Lexique iconoclaste de la formation : Benchmark

par La rédaction

« Il faut benchmarker nos pratiques ! », étalonner notre situation, parangonner dit la francisation du terme, donc parangonnons. Que peut-on dire de cette mode à se comparer ? La sagesse populaire nous dit que la comparaison est le début des malheurs… alors faut-il réellement parangonner ?

 

Le benchmark est une technique d’étalonnage. Il s’agit de créer une base de comparaison pour assurer un classement, classer des situations non standardisées. Dans son ouvrage de référence, Robert C. Camp, en 1989, proposait que le benchmark se déroule en trois temps : la mesure de sa propre performance, la comparaison aux bonnes pratiques (les fameuses best practices) et l’analyse des écarts qui permettent de proposer des programmes de réduction des écarts. Aujourd’hui, la notion de benchmark a pris, avec l’informatique, un sens enrichi. Il s’agit de créer un banc d’essai, un laboratoire d’expérimentation qui assure une mesure plus facile de la performance. Mais fondamentalement, c’est toujours la course à l’étalon. Alors dans le monde actuel, où le reporting est devenu une nouvelle religion, le benchmark est-il toujours une démarche aussi pertinente ?

 

C’est l’allégorie du doigt qui montre la lune, il y a ceux qui regardent la lune et ceux qui regardent le doigt. Le reporting est le doigt, il y s’agit soit de dialoguer sur la mécanique d’évaluation et soit de se concentre sur l’usage du doigt, montrer la direction. Il est classique que lorsque l’on perd la direction, on se concentre sur l’outil. Parler du thermomètre, permet d’éviter de parler du malade, et c’est bien pratique quand on a peu à dire sur la méthode pour soigner. Le syndrome du reporting est un symptôme de la perte de visibilité des entreprises. Alors faut-il rejeter les pratiques de benchmark ?

 

Sans le doigt, comme connaitre la direction ? Il ne s’agit pas de rejeter cette technique mais de ne pas l’enfermer, le danger n’est pas dans le reporting, mais dans le reporting pour le reporting. Ce qui est critiqué souvent dans l’évaluation, c’est le pouvoir qui est donné à la quantification.
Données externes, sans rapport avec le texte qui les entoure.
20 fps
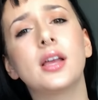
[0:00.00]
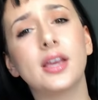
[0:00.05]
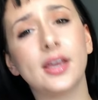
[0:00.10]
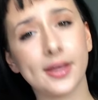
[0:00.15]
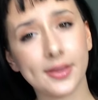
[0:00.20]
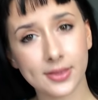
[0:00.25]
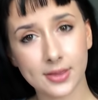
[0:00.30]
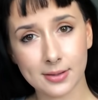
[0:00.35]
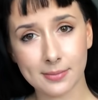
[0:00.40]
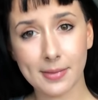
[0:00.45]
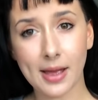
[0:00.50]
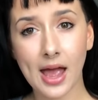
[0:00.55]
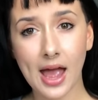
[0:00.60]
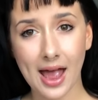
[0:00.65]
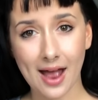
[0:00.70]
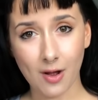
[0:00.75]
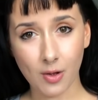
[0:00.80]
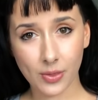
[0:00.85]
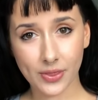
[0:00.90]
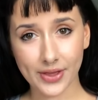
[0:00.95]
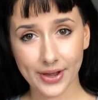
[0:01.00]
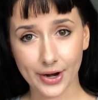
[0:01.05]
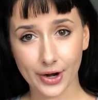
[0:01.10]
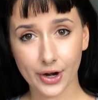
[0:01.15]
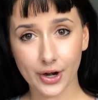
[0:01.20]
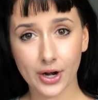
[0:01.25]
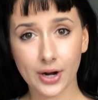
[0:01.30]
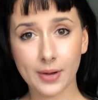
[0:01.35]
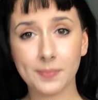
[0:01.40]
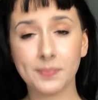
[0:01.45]
get them out
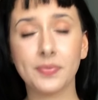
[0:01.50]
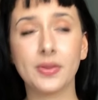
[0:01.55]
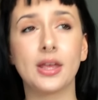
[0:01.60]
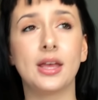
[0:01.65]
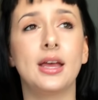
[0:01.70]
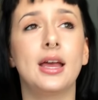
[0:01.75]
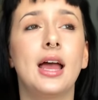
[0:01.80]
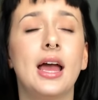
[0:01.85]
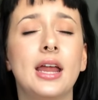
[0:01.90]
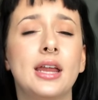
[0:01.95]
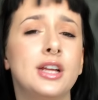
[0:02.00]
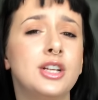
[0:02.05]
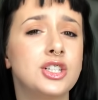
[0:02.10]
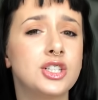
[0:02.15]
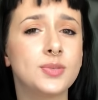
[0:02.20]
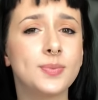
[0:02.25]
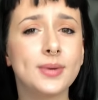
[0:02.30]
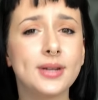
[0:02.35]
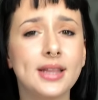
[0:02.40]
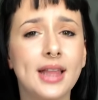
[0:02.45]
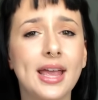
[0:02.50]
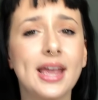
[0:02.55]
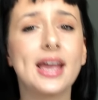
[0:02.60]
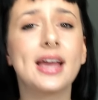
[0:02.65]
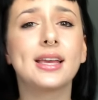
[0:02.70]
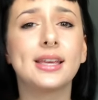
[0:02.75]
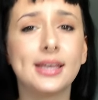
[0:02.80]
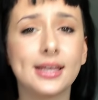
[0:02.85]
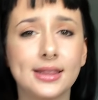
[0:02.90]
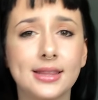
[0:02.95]
there. And I just want to,
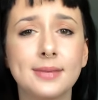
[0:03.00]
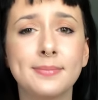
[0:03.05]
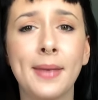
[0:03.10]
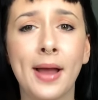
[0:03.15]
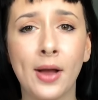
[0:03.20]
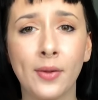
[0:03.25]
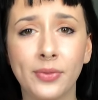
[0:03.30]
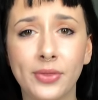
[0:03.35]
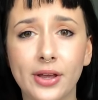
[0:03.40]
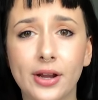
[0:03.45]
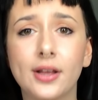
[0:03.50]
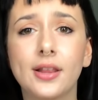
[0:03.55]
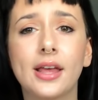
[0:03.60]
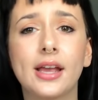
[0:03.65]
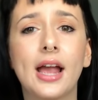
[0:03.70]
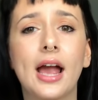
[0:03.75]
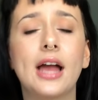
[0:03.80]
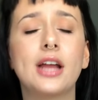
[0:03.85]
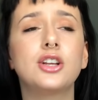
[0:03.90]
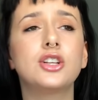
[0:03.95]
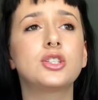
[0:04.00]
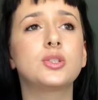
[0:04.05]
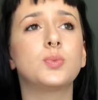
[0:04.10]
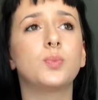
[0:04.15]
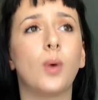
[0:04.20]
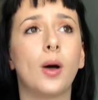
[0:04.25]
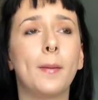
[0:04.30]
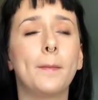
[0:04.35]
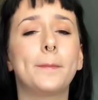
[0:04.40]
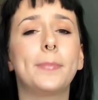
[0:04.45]
like, get them out there. Like, I just
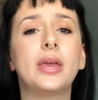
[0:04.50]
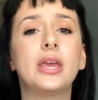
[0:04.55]
want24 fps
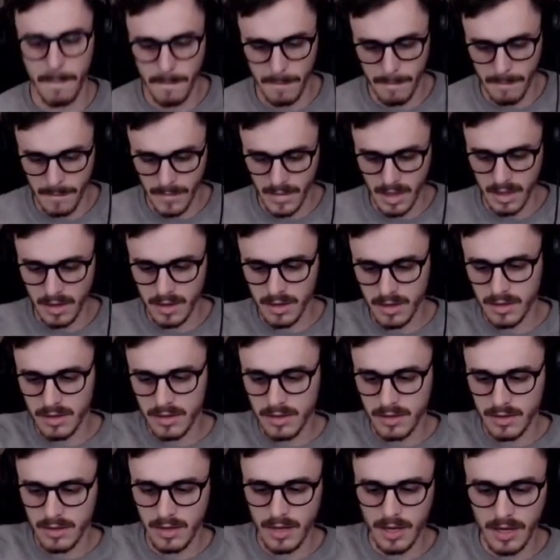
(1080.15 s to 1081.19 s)
go insane.
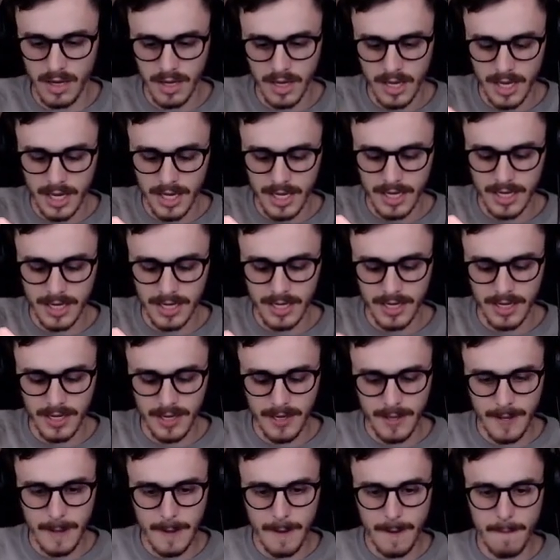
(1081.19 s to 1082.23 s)
Yeah, we on the
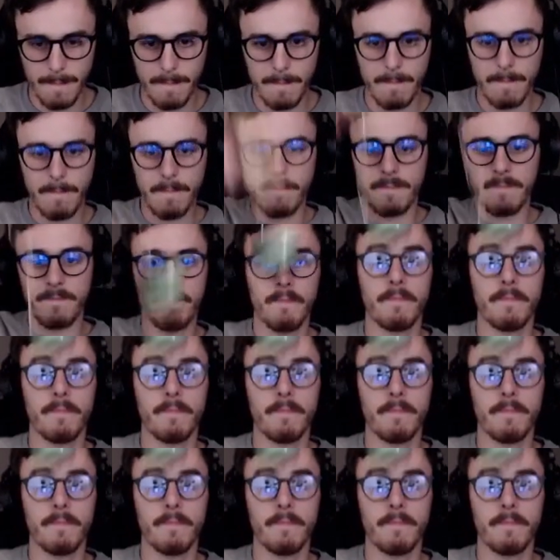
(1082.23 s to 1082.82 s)
stream raps.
Demander de rendre des comptes est une façon d’assurer son pouvoir, ce qui est légitime, mais quand le reporting est sans but, il s’agit d’assoir l’organisation pour l’organisation et non pour le projet de l’entreprise. Prenons le problème à l’envers. Aujourd’hui, le quantify myself est une tendance forte du 2.0. Permettre de s’autoévaluer est une façon dans un projet de se donner des étapes de progression et de s’ajuster en fonction des écarts. Avec la desverticalisation des entreprises et la responsabilisation des collaborateurs, les pratiques de benchmark deviennent une méthodologie de projet, de projection des idées pour leur donner une réalité dans le temps. Le benchmark est un outil de veille opérationnelle pour transformer des signaux faibles du marché en réalisations internes.

 

Là, encore l’outil ne fait pas la réalisation mais un outil, un ouvrier et une envie de faire, cela ouvre voie à un nouveau contrat social de l’entreprise. Il s’agit de créer une culture de l’apprendre ensemble pour assurer le courage de l’action. Le benchmark est un outil qui ne doit pas faire oublier que l’envie n’est jamais rationalisable, et le nouveau marqueur social est d’érotiser les outils en créant des cultures de la performance partagée.